Childers, himself a Late Model championship driver, said he has fond memories of Greenville-Pickens and hates to see it sit idle. He hopes the track doesn’t share the fate of another South Carolina favorite.

“Losing Myrtle Beach Speedway was a gut punch to me,” he said. “It was my favorite place to race. And Greenville Pickens was a good one, too. I raced a few late model stock races there. Probably on the bigger side of things we had the Slim Jim All Pro races there, the Hooters Cup races there. I raced there a good bit. That’s one of the places that was a hard place to get around. There were some people who were really really good there, and you’d show up and just know you didn’t have a chance of winning if they were there. It’s just an awesome place. To see those names on that hood of people who have come through Greenville-Pickens and what it meant to them, and honestly what it ultimately means to our sport is really important.”

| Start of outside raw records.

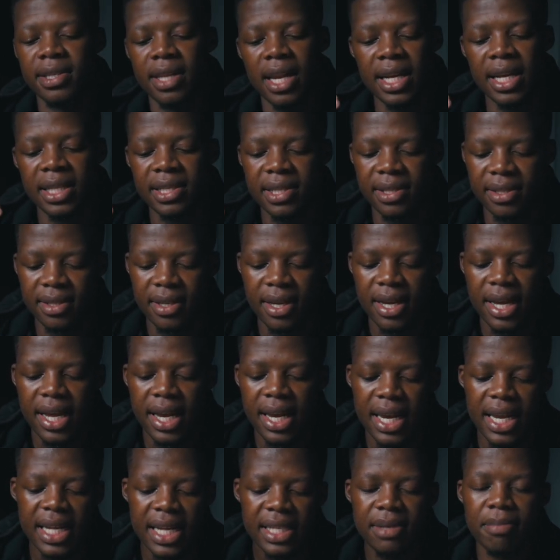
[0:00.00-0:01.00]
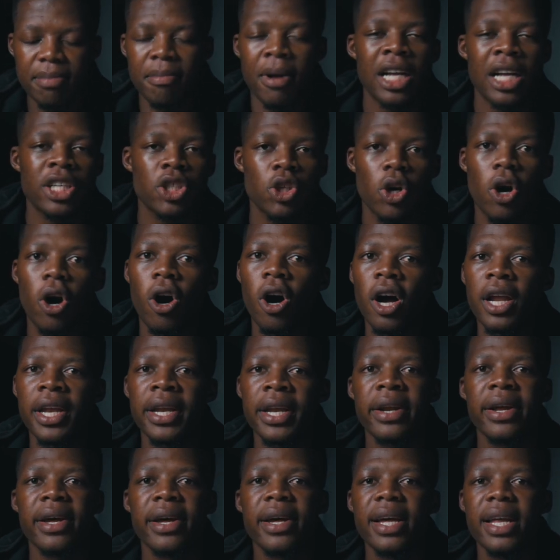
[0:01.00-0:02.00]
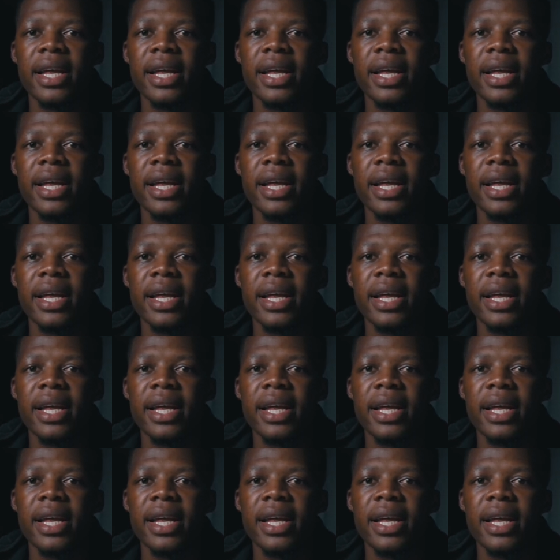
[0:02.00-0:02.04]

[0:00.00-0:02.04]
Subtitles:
Let's march on.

Wilkerson sees the importance in NASCAR history at both tracks. He just hopes the public sees it as well. And he hopes they see that other local tracks are just as important today and going forward.

“We look back at races held in Spartanburg and at Greenville-Pickens and we see the tire tracks that carried many drivers to the NASCAR Hall of Fame,” he said. “We look at the walls and we see scuff marks where some young drivers had growing pains. Current race fans need to know the history of motorsports here in the Upstate. I doubt we’ll see another race at the Piedmont Interstate Fairgrounds, but there’s still hope to see cars on the track again at Greenville-Pickens Speedway. What we can do, though, is support our local tracks that are still hosting races. Whether it’s a touring series or the regular weekend warriors, you’re going to see great action along with a mix of local and regional drivers giving you all they can with every turn of the steering wheel.”

Those interested in the effort to save Greenville-Pickens Speedway should follow The REAL Historic Greenville Pickens Speedway page on Facebook. 

Anderson Motor Speedway, one of just three asphalt tracks in South Carolina holding weekly racing, runs most Friday nights through Fall.

Travelers Rest Speedway hosts dirt track racing on Friday nights.

Cherokee Speedway in Gaffney, Laurens Speedway, and Harris Speedway, just north of Chesnee in Rutherford County, N.C., all host Saturday night racing action.